(Beginning of Records supplied)
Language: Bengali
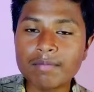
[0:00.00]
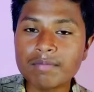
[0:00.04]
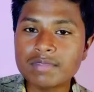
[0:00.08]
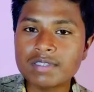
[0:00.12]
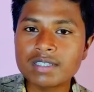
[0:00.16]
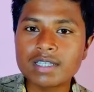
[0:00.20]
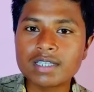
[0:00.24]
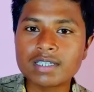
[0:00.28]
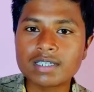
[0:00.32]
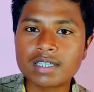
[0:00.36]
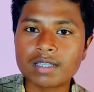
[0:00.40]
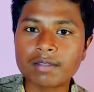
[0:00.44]
এম
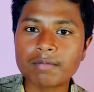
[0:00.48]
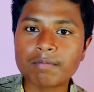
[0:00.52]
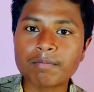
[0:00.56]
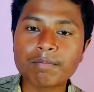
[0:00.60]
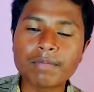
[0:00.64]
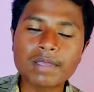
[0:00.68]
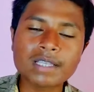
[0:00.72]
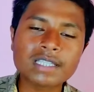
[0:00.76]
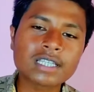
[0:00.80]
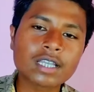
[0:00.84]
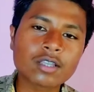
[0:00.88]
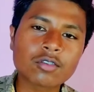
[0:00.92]
সিরিজের
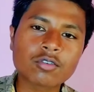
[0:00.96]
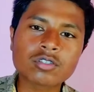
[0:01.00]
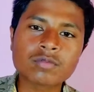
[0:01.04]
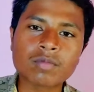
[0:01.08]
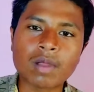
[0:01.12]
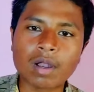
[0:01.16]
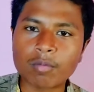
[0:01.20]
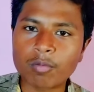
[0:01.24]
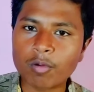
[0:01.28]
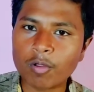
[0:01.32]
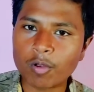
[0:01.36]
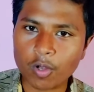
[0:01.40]
বেশ কিছু
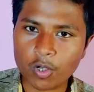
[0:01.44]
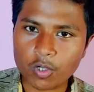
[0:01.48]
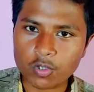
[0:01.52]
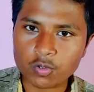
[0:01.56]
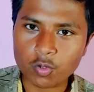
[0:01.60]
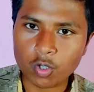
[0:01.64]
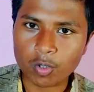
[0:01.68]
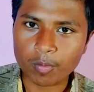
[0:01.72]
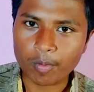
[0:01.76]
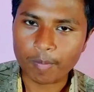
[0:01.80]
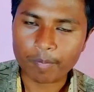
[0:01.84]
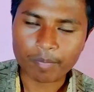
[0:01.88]
স্মার্টফোন
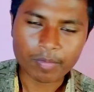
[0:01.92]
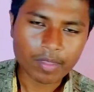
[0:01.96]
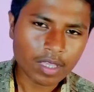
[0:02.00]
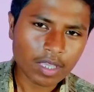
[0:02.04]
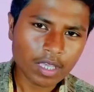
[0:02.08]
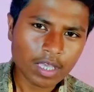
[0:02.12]
লঞ্চ করবে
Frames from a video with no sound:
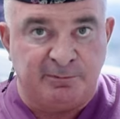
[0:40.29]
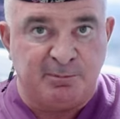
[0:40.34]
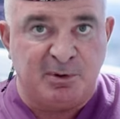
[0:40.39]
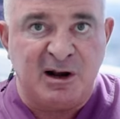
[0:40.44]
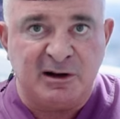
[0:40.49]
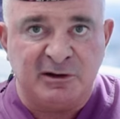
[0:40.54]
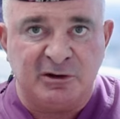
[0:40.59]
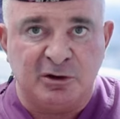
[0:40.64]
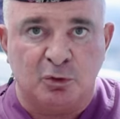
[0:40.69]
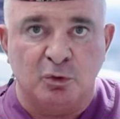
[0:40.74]
в
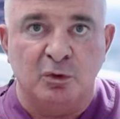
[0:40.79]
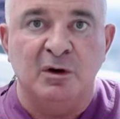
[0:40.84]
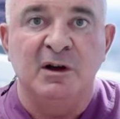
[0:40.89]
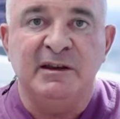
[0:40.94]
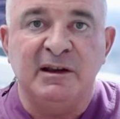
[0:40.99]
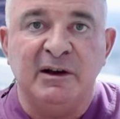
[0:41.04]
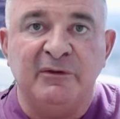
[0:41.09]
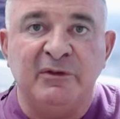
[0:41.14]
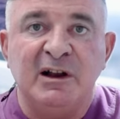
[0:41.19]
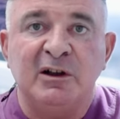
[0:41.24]
практику,
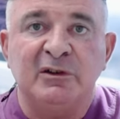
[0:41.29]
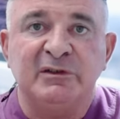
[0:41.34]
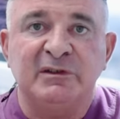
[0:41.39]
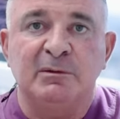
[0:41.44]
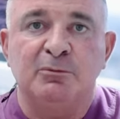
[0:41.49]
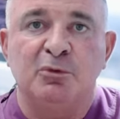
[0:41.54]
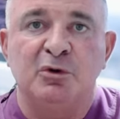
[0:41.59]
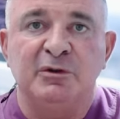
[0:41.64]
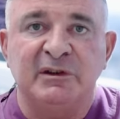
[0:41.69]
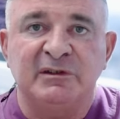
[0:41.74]
являл
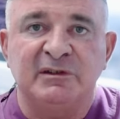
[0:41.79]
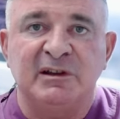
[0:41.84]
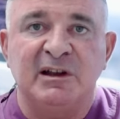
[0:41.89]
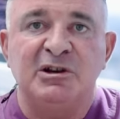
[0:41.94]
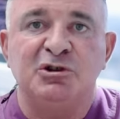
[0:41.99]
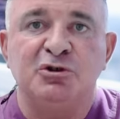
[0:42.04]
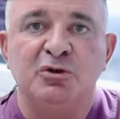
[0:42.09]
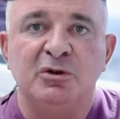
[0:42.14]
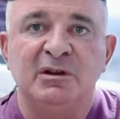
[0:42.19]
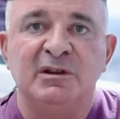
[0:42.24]
собой
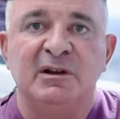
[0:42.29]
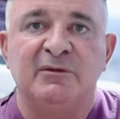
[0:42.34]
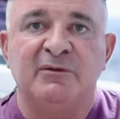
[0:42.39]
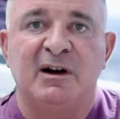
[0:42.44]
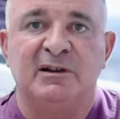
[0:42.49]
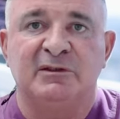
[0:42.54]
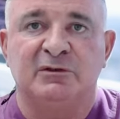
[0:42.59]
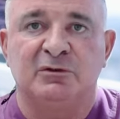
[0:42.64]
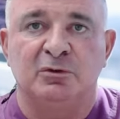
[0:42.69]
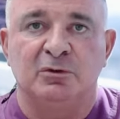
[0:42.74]
настоящую
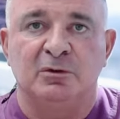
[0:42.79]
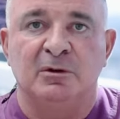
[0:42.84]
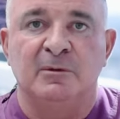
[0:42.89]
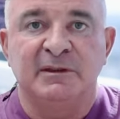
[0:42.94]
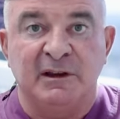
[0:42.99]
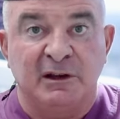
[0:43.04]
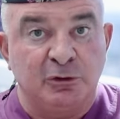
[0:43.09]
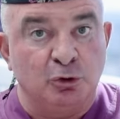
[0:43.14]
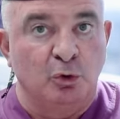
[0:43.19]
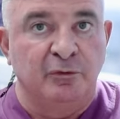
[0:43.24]
инновацию
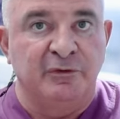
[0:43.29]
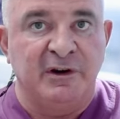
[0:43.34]
на то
(End of Records supplied)
Task details: From the entries above, output every line exactly and omit any image.

Result:
Language: Bengali
[0:00.00]
[0:00.04]
[0:00.08]
[0:00.12]
[0:00.16]
[0:00.20]
[0:00.24]
[0:00.28]
[0:00.32]
[0:00.36]
[0:00.40]
[0:00.44]
এম
[0:00.48]
[0:00.52]
[0:00.56]
[0:00.60]
[0:00.64]
[0:00.68]
[0:00.72]
[0:00.76]
[0:00.80]
[0:00.84]
[0:00.88]
[0:00.92]
সিরিজের
[0:00.96]
[0:01.00]
[0:01.04]
[0:01.08]
[0:01.12]
[0:01.16]
[0:01.20]
[0:01.24]
[0:01.28]
[0:01.32]
[0:01.36]
[0:01.40]
বেশ কিছু
[0:01.44]
[0:01.48]
[0:01.52]
[0:01.56]
[0:01.60]
[0:01.64]
[0:01.68]
[0:01.72]
[0:01.76]
[0:01.80]
[0:01.84]
[0:01.88]
স্মার্টফোন
[0:01.92]
[0:01.96]
[0:02.00]
[0:02.04]
[0:02.08]
[0:02.12]
লঞ্চ করবে
Frames from a video with no sound:
[0:40.29]
[0:40.34]
[0:40.39]
[0:40.44]
[0:40.49]
[0:40.54]
[0:40.59]
[0:40.64]
[0:40.69]
[0:40.74]
в
[0:40.79]
[0:40.84]
[0:40.89]
[0:40.94]
[0:40.99]
[0:41.04]
[0:41.09]
[0:41.14]
[0:41.19]
[0:41.24]
практику,
[0:41.29]
[0:41.34]
[0:41.39]
[0:41.44]
[0:41.49]
[0:41.54]
[0:41.59]
[0:41.64]
[0:41.69]
[0:41.74]
являл
[0:41.79]
[0:41.84]
[0:41.89]
[0:41.94]
[0:41.99]
[0:42.04]
[0:42.09]
[0:42.14]
[0:42.19]
[0:42.24]
собой
[0:42.29]
[0:42.34]
[0:42.39]
[0:42.44]
[0:42.49]
[0:42.54]
[0:42.59]
[0:42.64]
[0:42.69]
[0:42.74]
настоящую
[0:42.79]
[0:42.84]
[0:42.89]
[0:42.94]
[0:42.99]
[0:43.04]
[0:43.09]
[0:43.14]
[0:43.19]
[0:43.24]
инновацию
[0:43.29]
[0:43.34]
на то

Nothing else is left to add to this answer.